After many years of refusing to write, I worked through my reservations. One of the first things I did was attend an American Christian Fiction writers’ conference (http://www.acfw.com/ ). I took the time to learn how to get the story of my heart onto the written page. Then I went through the process of finding a publisher. It wasn’t easy, but I had peace the whole way, mainly because I would’ve been fine if I never became published. When I received my first contract, I prayed that enough books would sell that my publisher wouldn’t be disappointed. That was my only goal.
I realize now that part of my subconscious assumption that writing wasn’t for me came from not understanding myself. My heart wanted to pursue writing fiction, but the no-nonsense part of me claimed that the story ideas in my head were a waste of time and not worth pursuing.
There are a lot of roads in life, and we often take the wrong one, thinking it’s the right one. I’m very grateful that God kept directing me toward the “write” road.
Thank you for being with us today. Any final words for readers?
Thank you so much for inviting me! I’d like to share a few personal thoughts. I love words, always have. They enlighten. Encourage. Entertain. They can lift a heavy load or bury someone under a load.

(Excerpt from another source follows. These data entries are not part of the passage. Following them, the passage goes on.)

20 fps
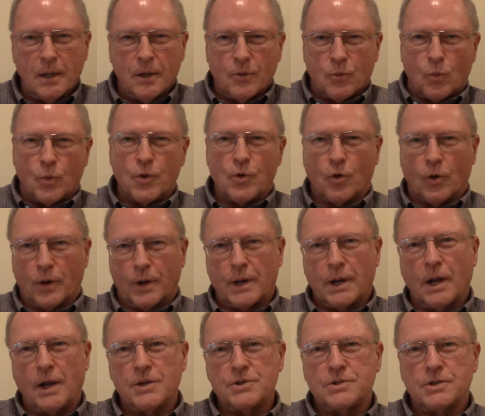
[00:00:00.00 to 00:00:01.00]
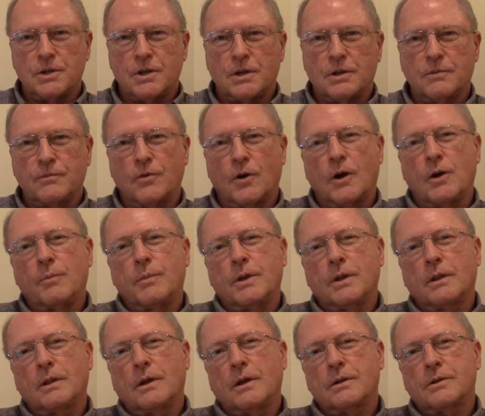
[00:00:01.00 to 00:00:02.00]
reorganizing
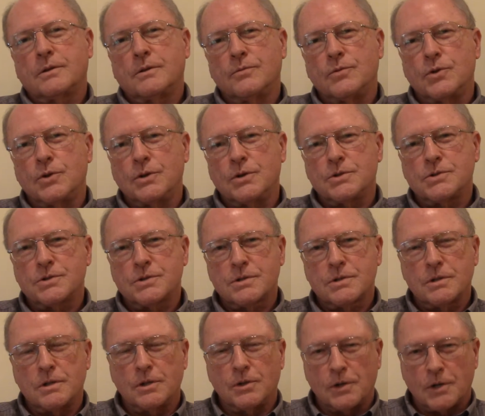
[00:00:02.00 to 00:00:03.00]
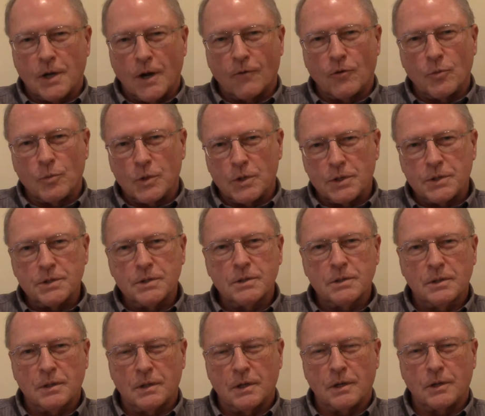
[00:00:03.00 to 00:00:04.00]
environmental activities in the government,
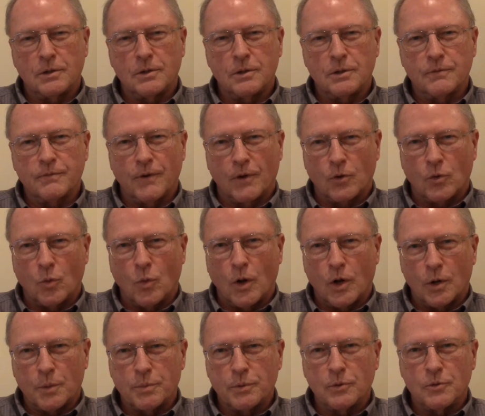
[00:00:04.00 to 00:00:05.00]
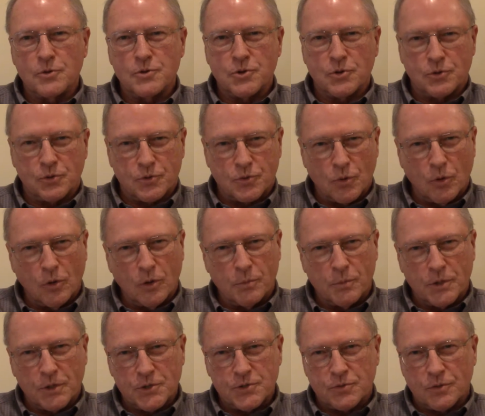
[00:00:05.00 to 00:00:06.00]
and the Federal Water Pollution Control
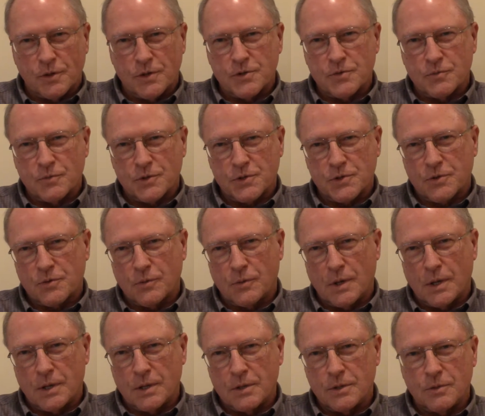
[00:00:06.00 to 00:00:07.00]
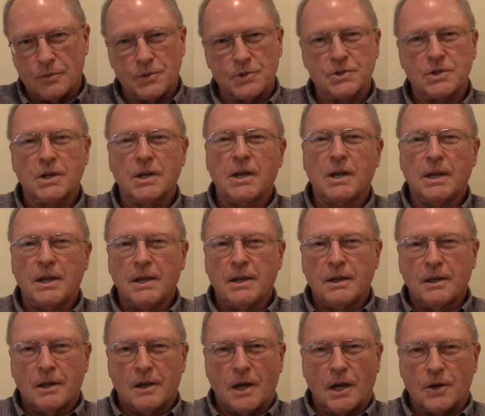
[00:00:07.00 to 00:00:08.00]
Administration was created. It was
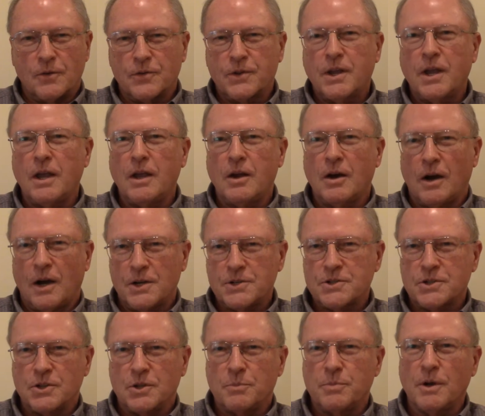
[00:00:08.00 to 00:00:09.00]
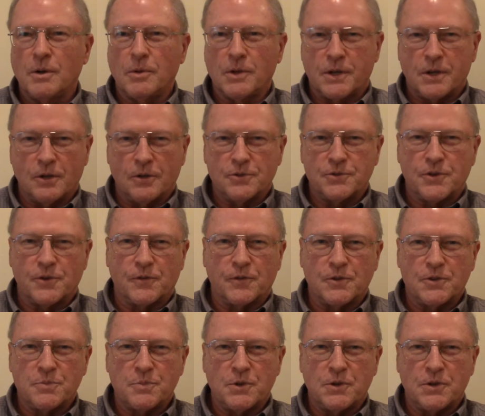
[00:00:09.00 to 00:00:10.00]
kind of chaos in the Public Health
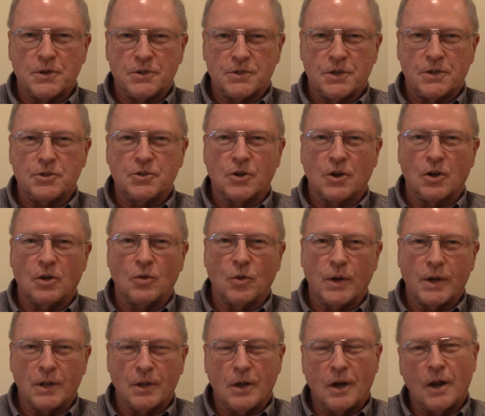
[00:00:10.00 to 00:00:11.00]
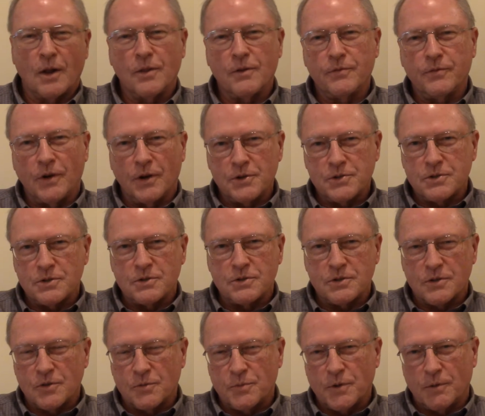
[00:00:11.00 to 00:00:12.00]
Service because they took away a lot of the
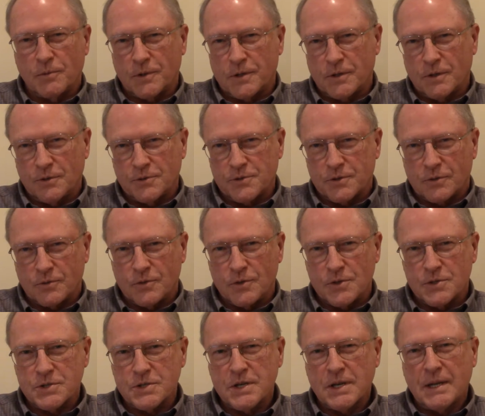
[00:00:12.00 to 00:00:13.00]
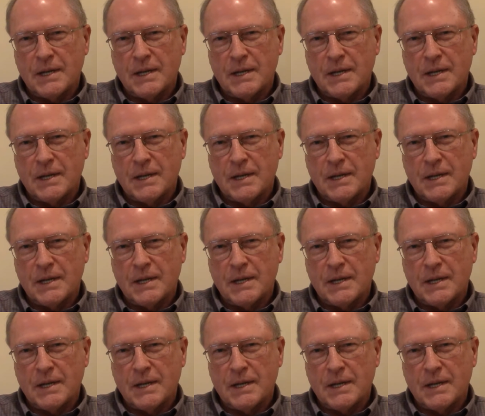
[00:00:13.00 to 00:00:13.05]
functions of the Public Health Service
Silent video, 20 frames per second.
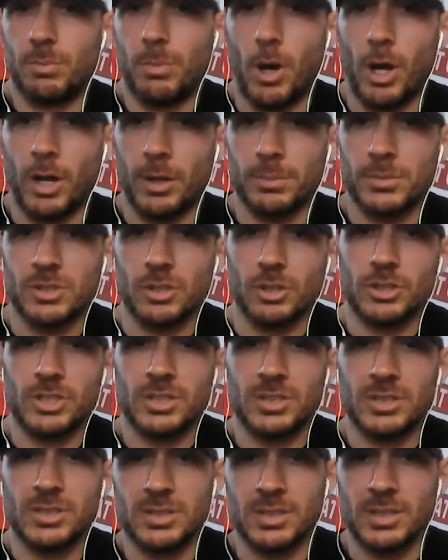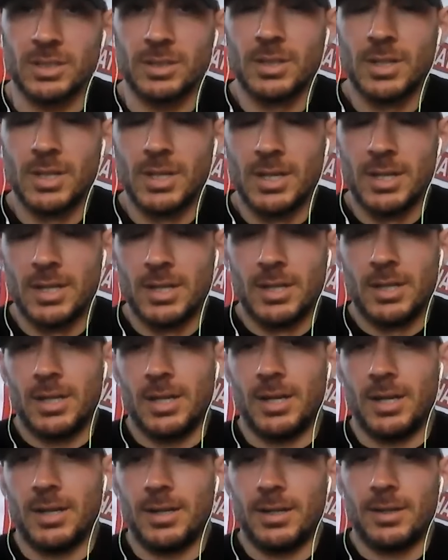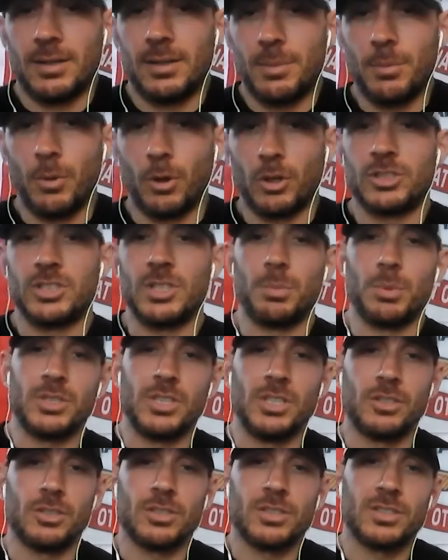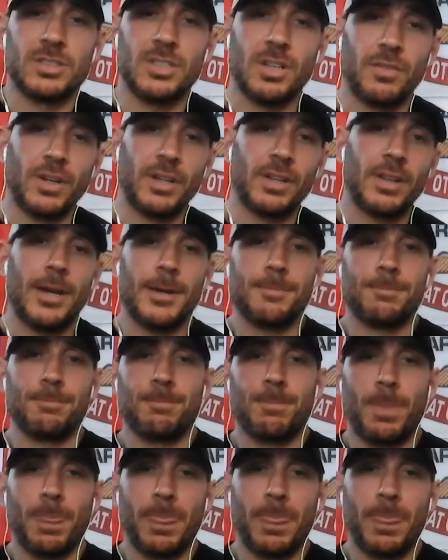bottom searches and emergency procedures and stuff like that.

And they often do so whether we’re paying attention or not. Words come at us all the time through a lot of sources and they’re unavoidable.
Words bring everything we need in life: love that encourages and strengthens, understanding that gives us tools for living, communication between God and us, and between us and our family, friends, and coworkers. God spoke, and light came into existence. He gave names to each thing He created, starting with day and night. Light and dark.
Through our words, we have the power to bring light or dark into our world and the world of those around us. What words will you not say for your loved one’s sake? Which ones will you choose to use?
I don't think there is any doubt why Cindy has come to such great success! She writes in a way that draws the reader in, even with just a short interview. Thank you Cindy!